I have a set of SQL rules which I need to apply on a streaming dataframe inside foreachBatch()
. After applying those rules, the resultant/filtered dataframe should be written to multiple destinations like "delta" and "cosmos DB".
Below is what I have tried:
Using that static dataframe coming from forEachBatch()
method, I am trying to create a temp view as below.
df.writeStream
.format("delta")
.foreachBatch(writeToDelta _)
.outputMode("update")
.start()
def upsertToDelta(microBatchOutputDF: DataFrame, batchId: Long) {
microBatchOutputDF.createOrReplaceTempView("testTable")
}
But while running the code, its showing as table or view 'testTable' not found.
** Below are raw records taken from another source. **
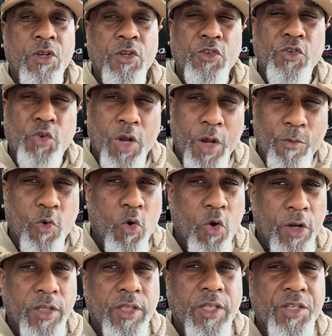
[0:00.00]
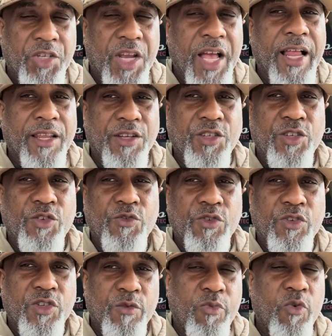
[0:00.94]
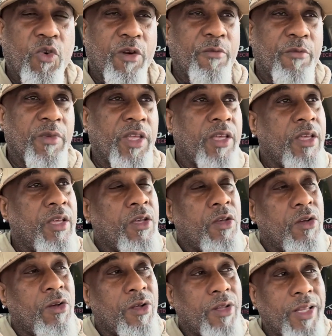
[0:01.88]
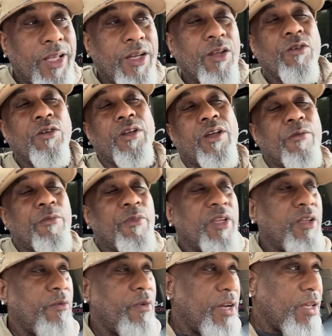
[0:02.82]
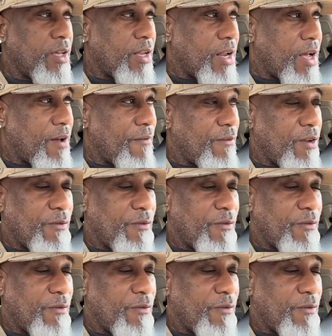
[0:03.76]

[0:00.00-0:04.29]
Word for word: So I'm going to challenge you to support me. On that note, look, I'm going to get ready to get out of here.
Is it possible to create a temp table/view using static dataframe in spark structured streaming ?
Or how can I write to multiple sinks?
From the comments clarifying OPs question:
"I have a set of SQL rules which I need to apply on the dataframe inside forEachBatch(). After applying the rules, the resultant/filtered dataframe will be written to multiple destinations like delta and cosmos DB."
The foreachBatch allows you to
In your case I understand you want to apply different transformations on your streaming dataframe and write it to multiple locations. You can do it like below:
df.writeStream.foreachBatch { (batchDF: DataFrame, batchId: Long) =>
// persist dataframe in case you are reusing it multiple times
batchDF.persist()
// apply SQL logic using `selectExpr` or just the DataFrame API
val deltaBatchDf = batchDF.selectExpr("")
val cosmosBatchDf = batchDF.selectExpr("")
// write to multiple sinks like you would do with batch DataFrames
// add more locations if required
deltaBatchDf.write.format("delta").options(...).save(...)
cosmosBatchDf.write.format("cosmos").options(...).save(...)
// free memory
batchDF.unpersist()
}